In the event of IT failure or disruption during the assessment, a protocol was in place to ensure no candidate would be disadvantaged. Examiners were instructed to inform the examination support staff immediately if issues arose. Methods to facilitate communication included the use of the messaging function in MS Teams, messages sent via a WhatsApp group communication that was end-to-end encrypted (created specifically for examiners and administrated by examination staff) and direct telephone contact. If time was lost during the examination due to connectivity issues, candidates were briefed that this time would be added onto their session to ensure parity was maintained. Additionally, within the examination timetable, extra time was allocated between candidates to account for delays. Candidates and examiners were also provided with extensive training sessions either individually or as a group in the weeks before the diet. These sessions consisted of tutorials and demonstrations describing interaction with and navigation through virtual rooms created within MS Teams, with delineation of the examination process and explanation on alerting the examination team concerning issues arising. The software also allowed examiners to discuss the submitted presented cases as well as the unseen case material in advance of the examination diet.

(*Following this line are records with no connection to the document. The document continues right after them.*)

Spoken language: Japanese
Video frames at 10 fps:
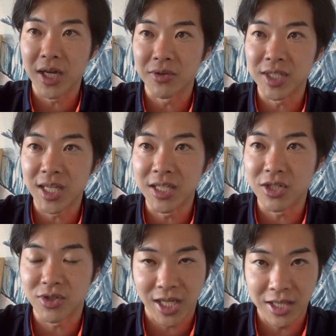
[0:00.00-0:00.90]

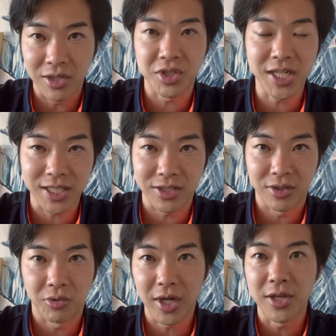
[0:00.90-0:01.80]
2023年の4
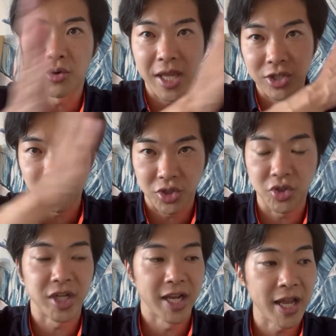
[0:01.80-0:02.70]
月、これが4年の
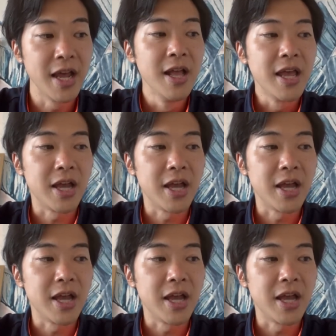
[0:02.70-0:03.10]
中期でね、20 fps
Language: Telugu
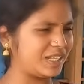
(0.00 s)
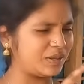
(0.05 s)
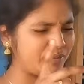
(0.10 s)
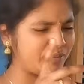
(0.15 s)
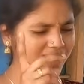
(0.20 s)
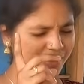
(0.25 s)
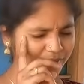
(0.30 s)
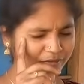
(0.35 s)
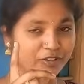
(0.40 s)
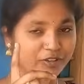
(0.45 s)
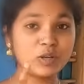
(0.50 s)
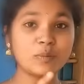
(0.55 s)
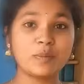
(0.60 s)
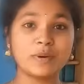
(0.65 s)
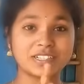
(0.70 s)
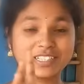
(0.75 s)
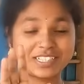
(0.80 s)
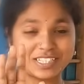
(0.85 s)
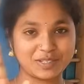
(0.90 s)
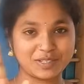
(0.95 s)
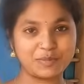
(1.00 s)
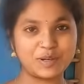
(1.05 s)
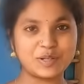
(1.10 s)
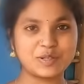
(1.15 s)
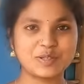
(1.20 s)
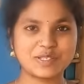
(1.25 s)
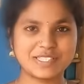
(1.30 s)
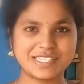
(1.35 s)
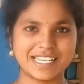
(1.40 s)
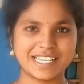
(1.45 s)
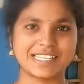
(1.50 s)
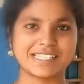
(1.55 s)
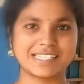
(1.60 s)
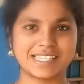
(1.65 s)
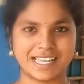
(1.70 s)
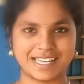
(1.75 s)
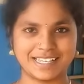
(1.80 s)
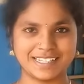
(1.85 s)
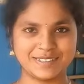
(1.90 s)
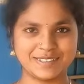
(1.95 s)
దాని పేరు విరూపక్ష సినిమా చూసి
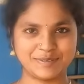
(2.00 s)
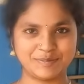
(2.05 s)
చేస్తాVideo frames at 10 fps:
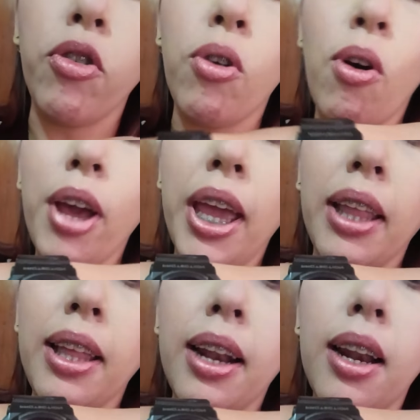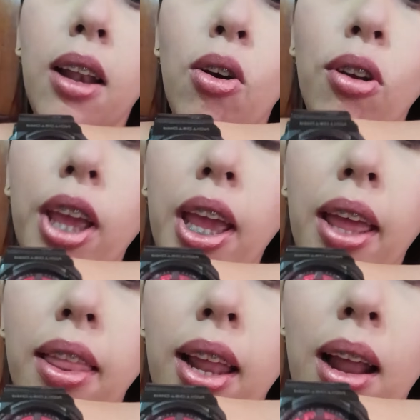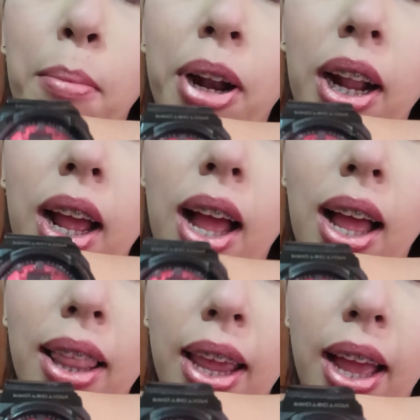yo, este reloj que es de la marca deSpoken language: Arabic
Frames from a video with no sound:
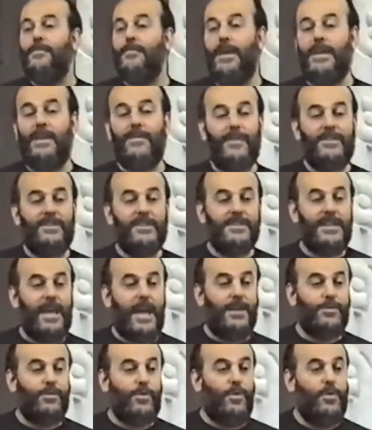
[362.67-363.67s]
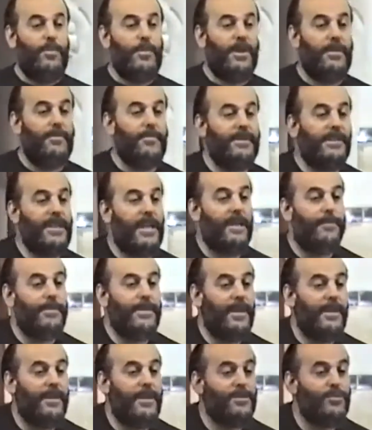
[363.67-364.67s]
ما هن في الجزائر طول عمرهم
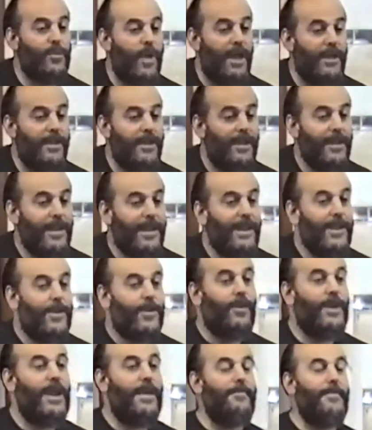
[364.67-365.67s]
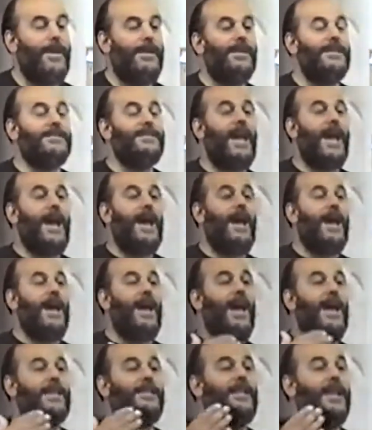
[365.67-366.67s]
بنتخبن النسوان ولما النساء
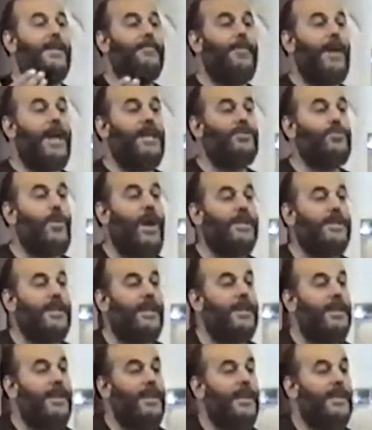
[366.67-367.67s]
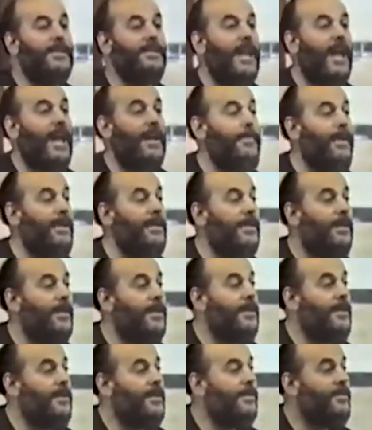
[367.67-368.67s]
أدلين بأصواتهم انتخبن
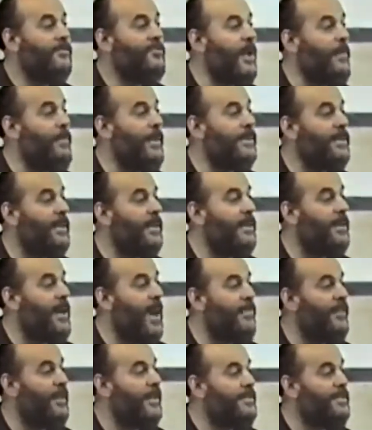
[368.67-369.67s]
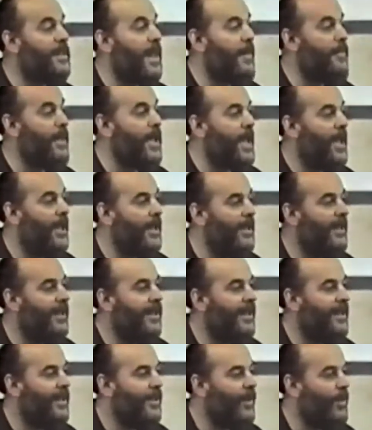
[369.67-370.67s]
جبهة الإنقاذ الإسلامية
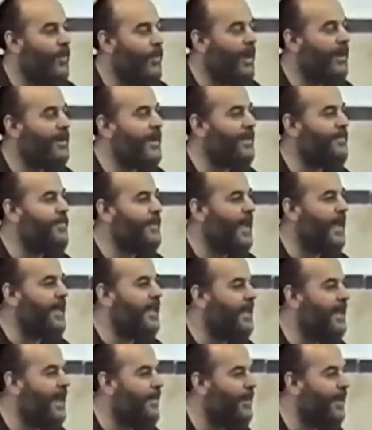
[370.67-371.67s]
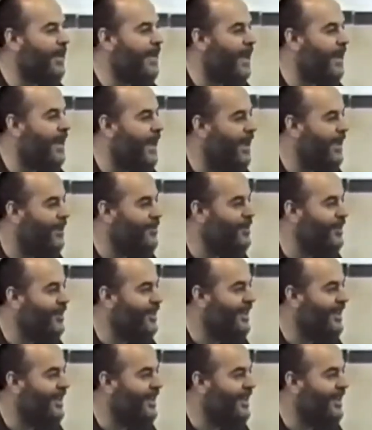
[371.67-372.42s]
وهلكت بتحيهن أمريكا ليش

There are, of course, wider implications of remote online examinations in an increasingly technology-dependent world. The COVID-19 pandemic has shown us how education and assessment processes need to be able to continue in an environment of social distancing. We believe that this online diet of a dental speciality examination in orthodontics has demonstrated that it is possible to undertake high-stakes examinations while maintaining the safety of all participants, and that these approaches are likely to be applicable to all areas of dentistry and wider medicine.

Conclusions

The main goal of this reframed Bi-MOrth assessment was to provide a robust equitable exit examination in orthodontics and facilitate career progression for orthodontic specialist trainees in a time of unprecedented crisis. Conforming to government guidelines and protecting both candidates and examiners from the risk of infection transmission were key considerations. Reframing of the assessment, instigation of quality and assurance processes, selection of appropriate video conference calling platforms, and provision of training and support to both candidates and examiners facilitated the delivery of a valid, robust and reliable high-stakes speciality summative assessment. Feedback from candidates and examiners was generally positive. The timing of resumption of traditional high-stakes assessments in a normal face-to-face manner remains uncertain. The present study indicated that in accordance with both COPDEND and HEE guidance, the RCSEng successfully delivered a high-stakes examination in orthodontics that was acceptable to all participants.